From the European point of view it is, of course, impossible to censure Bonaparte for his treatment of Sayed Kerim. In matters of this kind European civilisation was in those days very little better than the East. It is true that in England traitors' heads no longer provided the public with an interesting spectacle on Tower Hill, but "My Lord Tom Noddy," and the smart set of that day, highly appreciated the entertainment afforded by the hanging of miserable prisoners sentenced to death for petty thefts, or even for attempting to steal, and the bones of highwaymen still hung in chains on the heaths around London, startling unwary nightfarers with their unwelcome rattle.
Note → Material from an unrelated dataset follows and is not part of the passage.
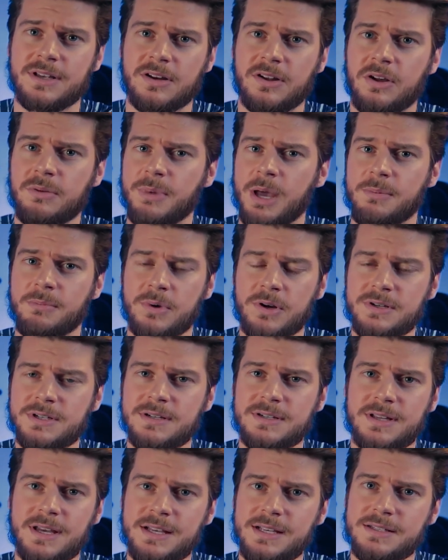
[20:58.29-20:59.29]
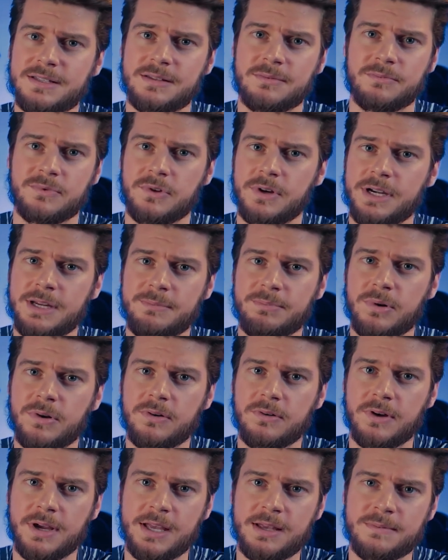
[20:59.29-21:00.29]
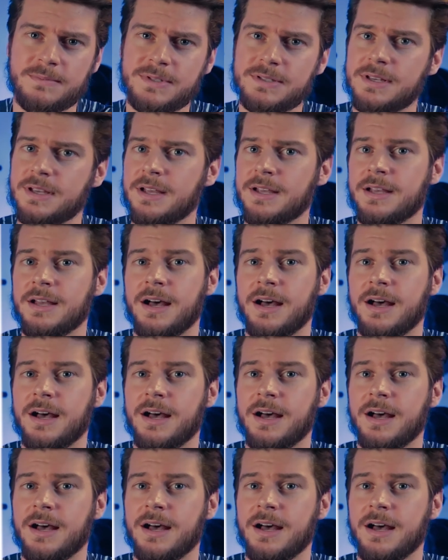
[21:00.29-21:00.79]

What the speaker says: on all my merchandise and training programs.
So Bonaparte went blundering on. Failing entirely to grasp the position, and fancying that he was laying the foundations of that great Eastern Empire of which he dreamed, he was blindly ignorant of and indifferent to the one and only means whereby he could succeed, for if it had been possible for him to realise his dream it could only have been by gaining the adhesion of the Egyptians as his first step. That he could have done this I do not believe, but it was absolutely the only possible road to success open to him, and it was the one that in the futile folly of his overweening confidence in himself and his methods he would not or could not adopt. He might have gone far on the road. Had he left the people at rest, had he respected in fact and deed as in words he professed to do, their prejudices and desires, had he gained as he might have gained the passive if not active support of the Ulema—had he done these things, nothing but a greatly superior force could have dislodged him from Egypt. But these were the very things that he did not do. As we have seen, instead of giving the people the rest from tyranny and vexations for which they longed, he harassed them infinitely more than the worst of all the rulers that had preceded him. So with the Ulema, instead of seeking their friendship in the only way in which it was to be obtained, he mocked them with idle pretences of respect that were never justified by deeds, and, while loudly declaring his respect for Islam and its teaching, ignored both in the most offensive way, and thus not only offended the people, but completely barred himself from the support of the Ulema. So keeping his way with dogged will and unbroken faith in his own ability, he was blindly though surely swelling the tide of discontent fast rising around him, and soon to burst forth in stormy wrath.


CHAPTER X

THE BURSTING OF THE STORM

Looking back now we can see that as the month of September drew to a close the gathering of clouds betokening the growing storm was becoming more and more evident. But the French were altogether unconscious of anything being wrong. That the Egyptians were woefully wanting in gratitude, and most strangely incapable of appreciating the benefits that were being showered upon them—this they saw plain enough. Nor were they blind to the fact that flaunt the tricolour as bravely as they would, the liberty, equality, and fraternity it symbolised were flouted by this people, whose whole history was a record of slavery and degradation. But they did not see that they themselves were hated and detested, that the cordiality with which for a time the people had fraternised with the soldiers had been but a passing reaction, and that, sincere as it was for the moment, it could not continue.